• **Extracted data entries**
- - -
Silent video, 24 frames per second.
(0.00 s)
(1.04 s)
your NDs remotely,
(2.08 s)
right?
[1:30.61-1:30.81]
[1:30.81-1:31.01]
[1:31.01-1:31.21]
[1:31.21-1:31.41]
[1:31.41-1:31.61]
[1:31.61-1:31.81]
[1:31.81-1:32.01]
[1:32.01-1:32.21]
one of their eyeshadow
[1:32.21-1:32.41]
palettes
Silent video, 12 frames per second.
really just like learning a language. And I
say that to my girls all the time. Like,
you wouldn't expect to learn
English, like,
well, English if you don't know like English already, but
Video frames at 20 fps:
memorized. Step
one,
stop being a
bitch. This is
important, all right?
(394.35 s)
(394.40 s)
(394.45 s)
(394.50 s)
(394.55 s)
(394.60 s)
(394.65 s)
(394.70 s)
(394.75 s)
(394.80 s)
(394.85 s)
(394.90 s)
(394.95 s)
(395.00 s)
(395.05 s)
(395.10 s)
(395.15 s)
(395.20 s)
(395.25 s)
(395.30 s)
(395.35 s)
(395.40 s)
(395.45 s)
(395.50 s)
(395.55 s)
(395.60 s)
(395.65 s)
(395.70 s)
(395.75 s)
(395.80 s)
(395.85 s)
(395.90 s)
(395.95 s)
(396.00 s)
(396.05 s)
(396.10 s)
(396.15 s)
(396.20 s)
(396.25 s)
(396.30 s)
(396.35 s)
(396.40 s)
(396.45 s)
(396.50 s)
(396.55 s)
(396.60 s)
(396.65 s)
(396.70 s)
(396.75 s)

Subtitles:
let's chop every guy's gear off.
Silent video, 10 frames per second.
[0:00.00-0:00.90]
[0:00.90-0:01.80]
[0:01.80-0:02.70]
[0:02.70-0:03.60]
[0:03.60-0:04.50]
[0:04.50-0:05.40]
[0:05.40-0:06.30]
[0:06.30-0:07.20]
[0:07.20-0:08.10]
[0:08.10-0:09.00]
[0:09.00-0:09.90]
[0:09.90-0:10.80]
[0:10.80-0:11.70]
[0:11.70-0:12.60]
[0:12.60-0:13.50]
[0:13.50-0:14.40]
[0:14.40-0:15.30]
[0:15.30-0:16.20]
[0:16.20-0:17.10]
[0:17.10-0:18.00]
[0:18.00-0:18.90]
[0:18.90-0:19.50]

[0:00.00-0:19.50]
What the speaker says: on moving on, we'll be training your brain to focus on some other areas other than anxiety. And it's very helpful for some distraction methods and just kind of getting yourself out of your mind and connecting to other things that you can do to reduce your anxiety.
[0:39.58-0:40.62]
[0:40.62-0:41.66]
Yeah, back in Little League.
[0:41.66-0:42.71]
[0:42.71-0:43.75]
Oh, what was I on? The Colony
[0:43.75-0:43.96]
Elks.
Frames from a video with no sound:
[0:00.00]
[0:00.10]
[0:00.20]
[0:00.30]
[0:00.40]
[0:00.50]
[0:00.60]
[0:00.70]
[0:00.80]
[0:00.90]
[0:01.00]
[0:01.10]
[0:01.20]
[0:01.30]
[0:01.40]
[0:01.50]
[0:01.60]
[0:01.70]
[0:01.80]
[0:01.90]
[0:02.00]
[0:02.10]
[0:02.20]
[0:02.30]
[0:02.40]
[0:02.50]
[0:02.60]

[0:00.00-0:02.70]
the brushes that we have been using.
- - -
• **ABOUT THIS EXERCISE**
None of the records may be omitted or altered when they are given again.

• **EXERCISE RESPONSE**
Silent video, 24 frames per second.
(0.00 s)
(1.04 s)
your NDs remotely,
(2.08 s)
right?
[1:30.61-1:30.81]
[1:30.81-1:31.01]
[1:31.01-1:31.21]
[1:31.21-1:31.41]
[1:31.41-1:31.61]
[1:31.61-1:31.81]
[1:31.81-1:32.01]
[1:32.01-1:32.21]
one of their eyeshadow
[1:32.21-1:32.41]
palettes
Silent video, 12 frames per second.
really just like learning a language. And I
say that to my girls all the time. Like,
you wouldn't expect to learn
English, like,
well, English if you don't know like English already, but
Video frames at 20 fps:
memorized. Step
one,
stop being a
bitch. This is
important, all right?
(394.35 s)
(394.40 s)
(394.45 s)
(394.50 s)
(394.55 s)
(394.60 s)
(394.65 s)
(394.70 s)
(394.75 s)
(394.80 s)
(394.85 s)
(394.90 s)
(394.95 s)
(395.00 s)
(395.05 s)
(395.10 s)
(395.15 s)
(395.20 s)
(395.25 s)
(395.30 s)
(395.35 s)
(395.40 s)
(395.45 s)
(395.50 s)
(395.55 s)
(395.60 s)
(395.65 s)
(395.70 s)
(395.75 s)
(395.80 s)
(395.85 s)
(395.90 s)
(395.95 s)
(396.00 s)
(396.05 s)
(396.10 s)
(396.15 s)
(396.20 s)
(396.25 s)
(396.30 s)
(396.35 s)
(396.40 s)
(396.45 s)
(396.50 s)
(396.55 s)
(396.60 s)
(396.65 s)
(396.70 s)
(396.75 s)

Subtitles:
let's chop every guy's gear off.
Silent video, 10 frames per second.
[0:00.00-0:00.90]
[0:00.90-0:01.80]
[0:01.80-0:02.70]
[0:02.70-0:03.60]
[0:03.60-0:04.50]
[0:04.50-0:05.40]
[0:05.40-0:06.30]
[0:06.30-0:07.20]
[0:07.20-0:08.10]
[0:08.10-0:09.00]
[0:09.00-0:09.90]
[0:09.90-0:10.80]
[0:10.80-0:11.70]
[0:11.70-0:12.60]
[0:12.60-0:13.50]
[0:13.50-0:14.40]
[0:14.40-0:15.30]
[0:15.30-0:16.20]
[0:16.20-0:17.10]
[0:17.10-0:18.00]
[0:18.00-0:18.90]
[0:18.90-0:19.50]

[0:00.00-0:19.50]
What the speaker says: on moving on, we'll be training your brain to focus on some other areas other than anxiety. And it's very helpful for some distraction methods and just kind of getting yourself out of your mind and connecting to other things that you can do to reduce your anxiety.
[0:39.58-0:40.62]
[0:40.62-0:41.66]
Yeah, back in Little League.
[0:41.66-0:42.71]
[0:42.71-0:43.75]
Oh, what was I on? The Colony
[0:43.75-0:43.96]
Elks.
Frames from a video with no sound:
[0:00.00]
[0:00.10]
[0:00.20]
[0:00.30]
[0:00.40]
[0:00.50]
[0:00.60]
[0:00.70]
[0:00.80]
[0:00.90]
[0:01.00]
[0:01.10]
[0:01.20]
[0:01.30]
[0:01.40]
[0:01.50]
[0:01.60]
[0:01.70]
[0:01.80]
[0:01.90]
[0:02.00]
[0:02.10]
[0:02.20]
[0:02.30]
[0:02.40]
[0:02.50]
[0:02.60]

[0:00.00-0:02.70]
the brushes that we have been using.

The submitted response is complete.